Turn left at the metal gate, right at the playground, left at the mural, and so on, one turn after another until I reach the main square. And, this square too is a marker, the anchor for my travels around the city.

I often make note of directional cues. Colors of posts in parking garages. The location of landmarks in proximity to a cafe. Unusual architectural detail. In this way, I find my way, and familiarize myself with my surrounds. 

Once I have arrived the first time, I rarely lose my way again. True for driving as well, which was a particular challenge in Orange County, where roads curve and cross each other, nothing like the NYC grid where I first learned to navigate. 

My version of breadcrumbs in the forest.

What comes to mind is learning to look. The title of an after-school class that taught my young children about the nature and meaning of art. Learning to look is hardly confined to art, nor to navigation for that matter. Yes, it is a grounding exercise. Yes, it serves as center-point for thought and interpretation. Sometimes it is a matter of life or death: crossing the street at the green, avoiding snakes in open space or jelly fish at sea. Learning to look underscores just about everything. They call it mindfulness these days.

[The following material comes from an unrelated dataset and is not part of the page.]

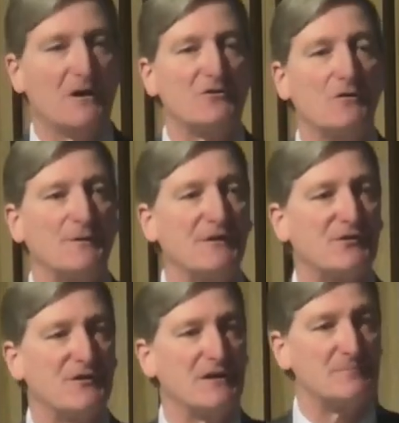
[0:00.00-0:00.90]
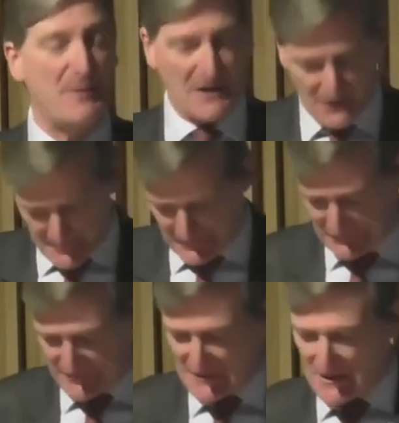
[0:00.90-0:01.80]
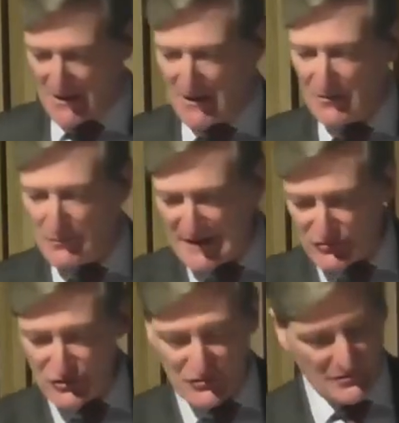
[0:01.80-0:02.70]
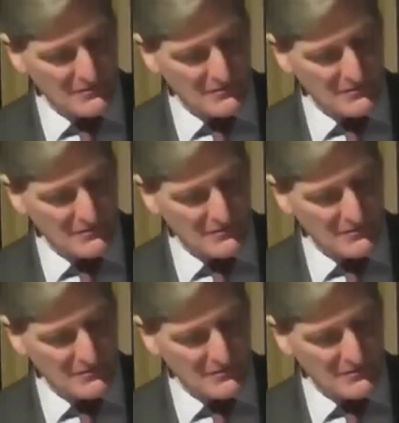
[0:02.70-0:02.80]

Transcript: an office in Parliament, which,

In San Miguel de Allende, another wonderful city where I sojourned before Oaxaca, one must always look downward while walking to avoid uneven surfaces, ruts or hidden obstacles that have taken down many a visitor, even as the eye drifts upward to carved doors and overflowing flower boxes. Mindfulness in that city is equal measure safety and delight.

So as I walk, I remember the first time I took my young grandson into the backyard to examine the landscape. I do this each week. Even just a few months old, he looked at every leaf and flower with reverence, learning to look. Imprinting, in effect: the natural byproduct of innocence and the root of curiosity. Soon I will teach him street names, point out particular trees or the colors of houses in his neighborhood, so he will always find his way home. And always appreciate his surrounds.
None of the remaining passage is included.